> _Data_

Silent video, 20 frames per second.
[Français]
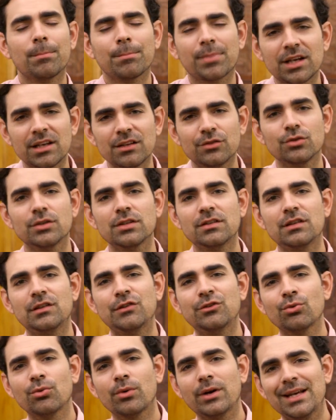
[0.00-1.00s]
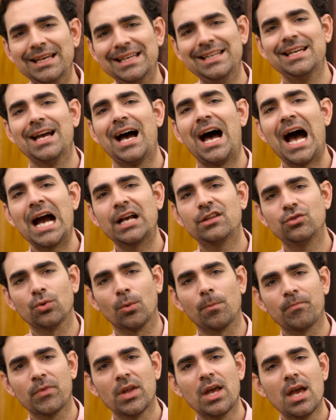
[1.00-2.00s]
prise de décision et action.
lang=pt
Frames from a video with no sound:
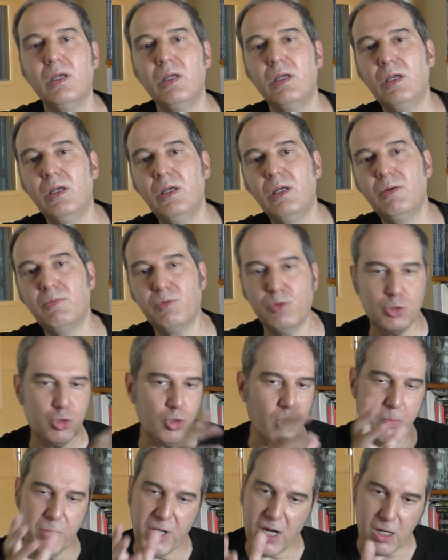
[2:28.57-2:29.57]
e
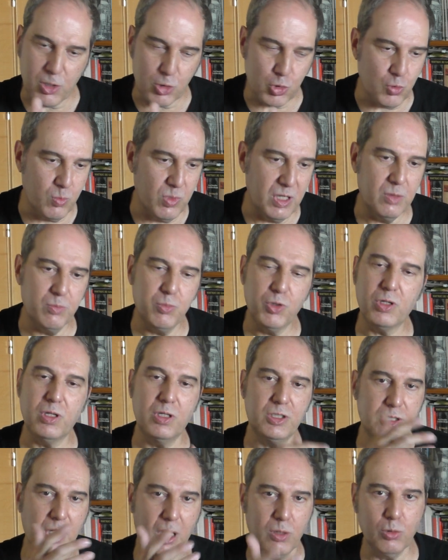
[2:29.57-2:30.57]
só para resumir,
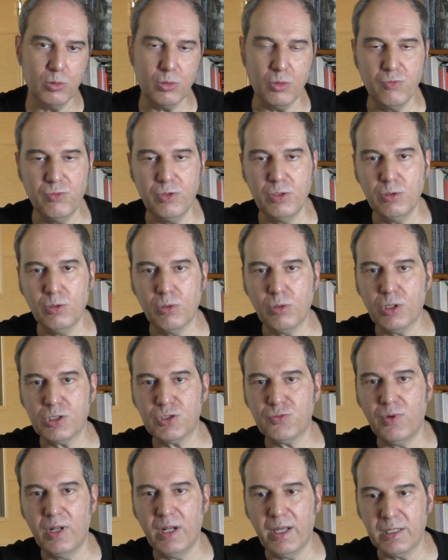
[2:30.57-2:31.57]
porque já no outro vídeo
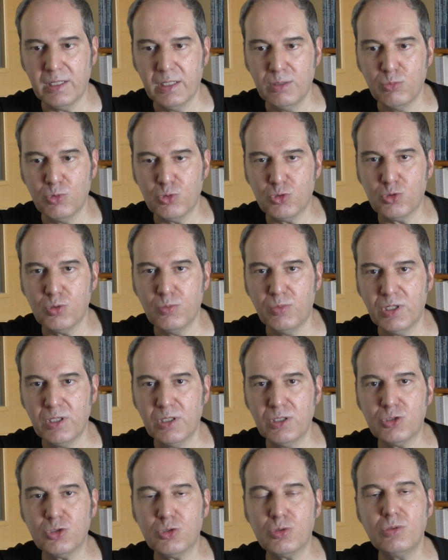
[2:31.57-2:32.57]
nós falaremos sobre
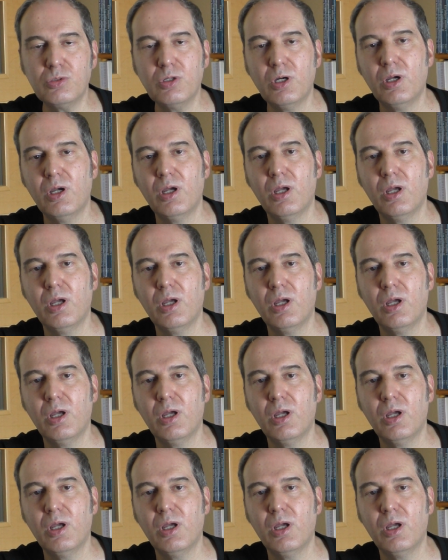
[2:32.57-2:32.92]
isso,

> _Instructions for the task_
Please say how many lines in the records contain the word "video", and give only that number.

> _Task result_
2